Every entry below is to be copied exactly, apart from any picture it holds.

Stored records
++++

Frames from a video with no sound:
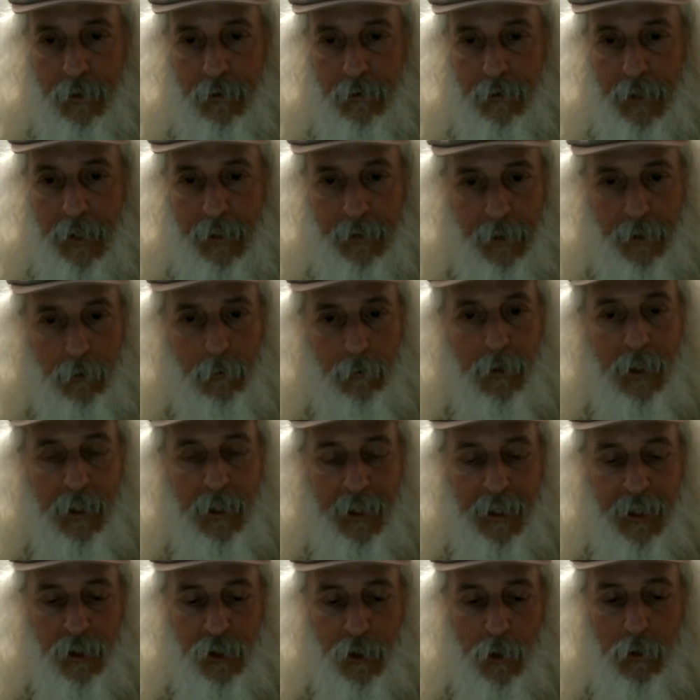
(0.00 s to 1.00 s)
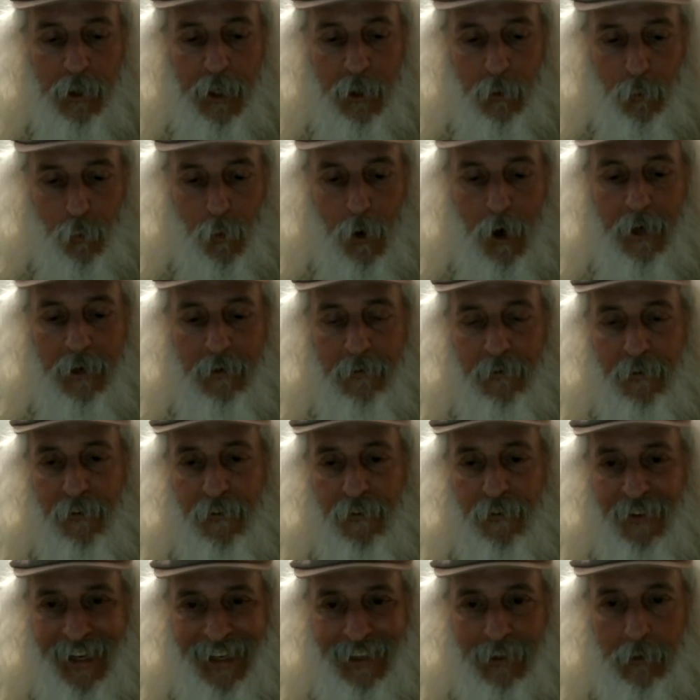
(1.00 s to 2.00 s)
that there really is only one
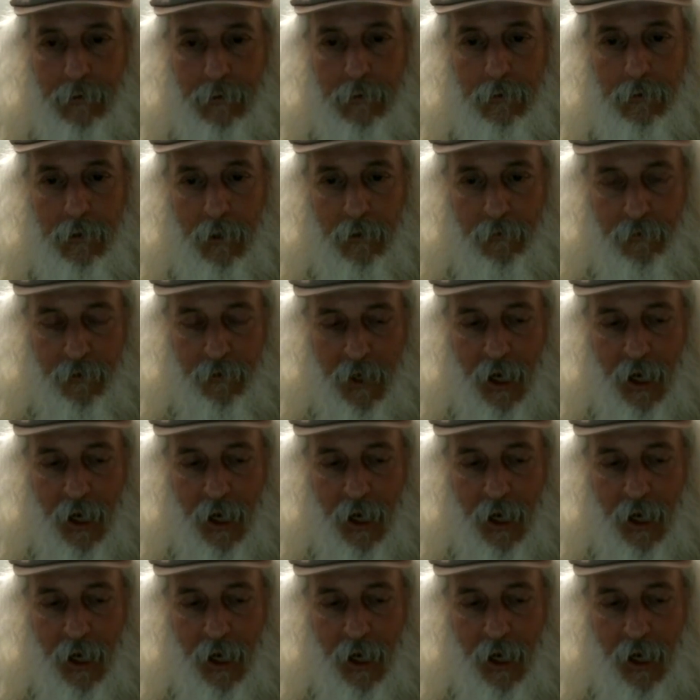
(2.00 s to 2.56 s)
field of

++++

[FINAL ANSWER]
Frames from a video with no sound:
(0.00 s to 1.00 s)
(1.00 s to 2.00 s)
that there really is only one
(2.00 s to 2.56 s)
field of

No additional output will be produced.